Brief -> Copy down the listing below exactly. Do not include pictures.

Information provided ->
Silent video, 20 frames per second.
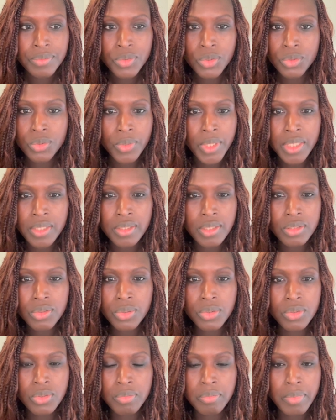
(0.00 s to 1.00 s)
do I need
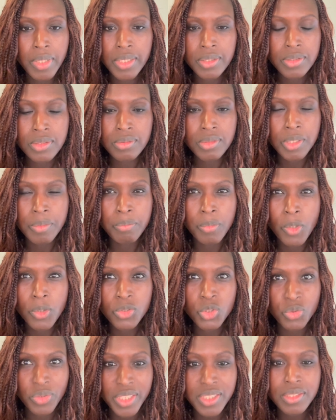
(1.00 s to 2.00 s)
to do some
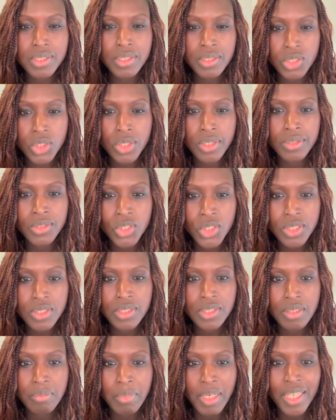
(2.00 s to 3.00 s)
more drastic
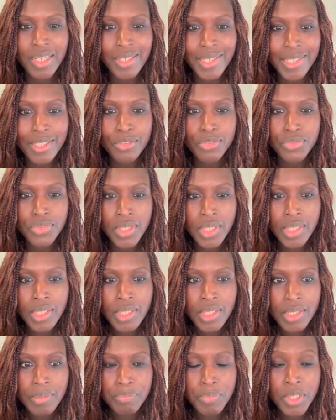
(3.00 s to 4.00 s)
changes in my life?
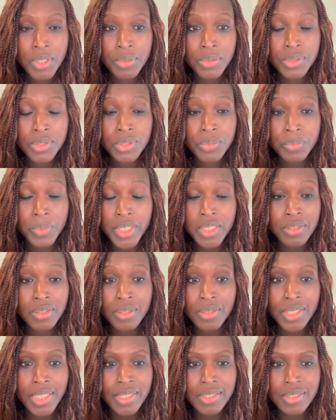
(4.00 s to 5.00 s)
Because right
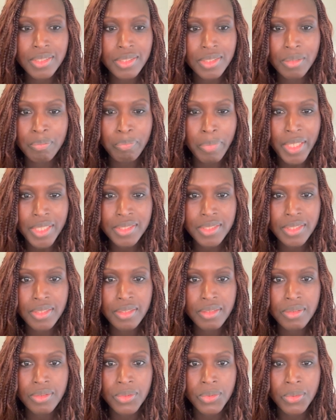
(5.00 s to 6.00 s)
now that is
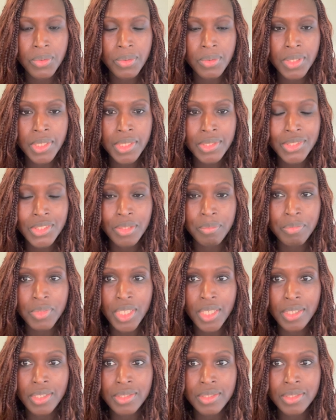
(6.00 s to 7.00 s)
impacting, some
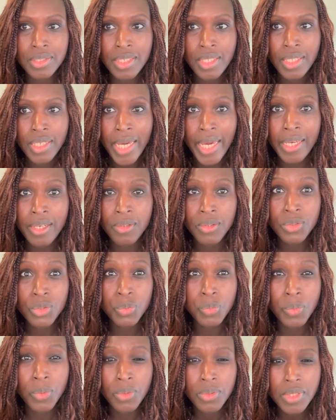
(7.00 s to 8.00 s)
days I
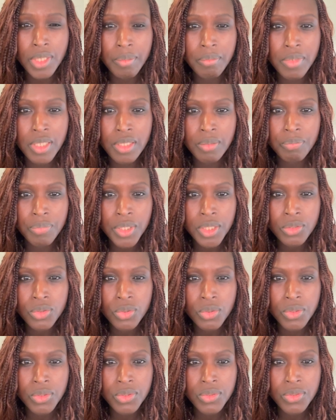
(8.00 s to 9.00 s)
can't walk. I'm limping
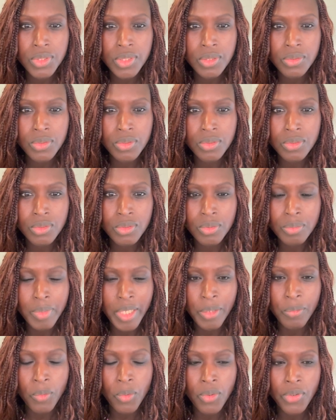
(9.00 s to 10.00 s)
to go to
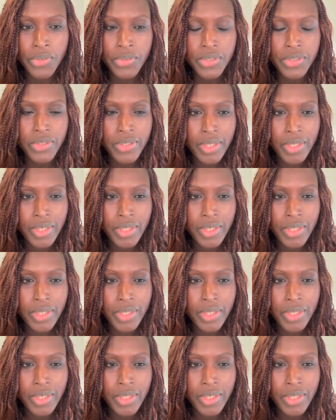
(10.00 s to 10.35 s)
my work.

Task solution ->
Silent video, 20 frames per second.
(0.00 s to 1.00 s)
do I need
(1.00 s to 2.00 s)
to do some
(2.00 s to 3.00 s)
more drastic
(3.00 s to 4.00 s)
changes in my life?
(4.00 s to 5.00 s)
Because right
(5.00 s to 6.00 s)
now that is
(6.00 s to 7.00 s)
impacting, some
(7.00 s to 8.00 s)
days I
(8.00 s to 9.00 s)
can't walk. I'm limping
(9.00 s to 10.00 s)
to go to
(10.00 s to 10.35 s)
my work.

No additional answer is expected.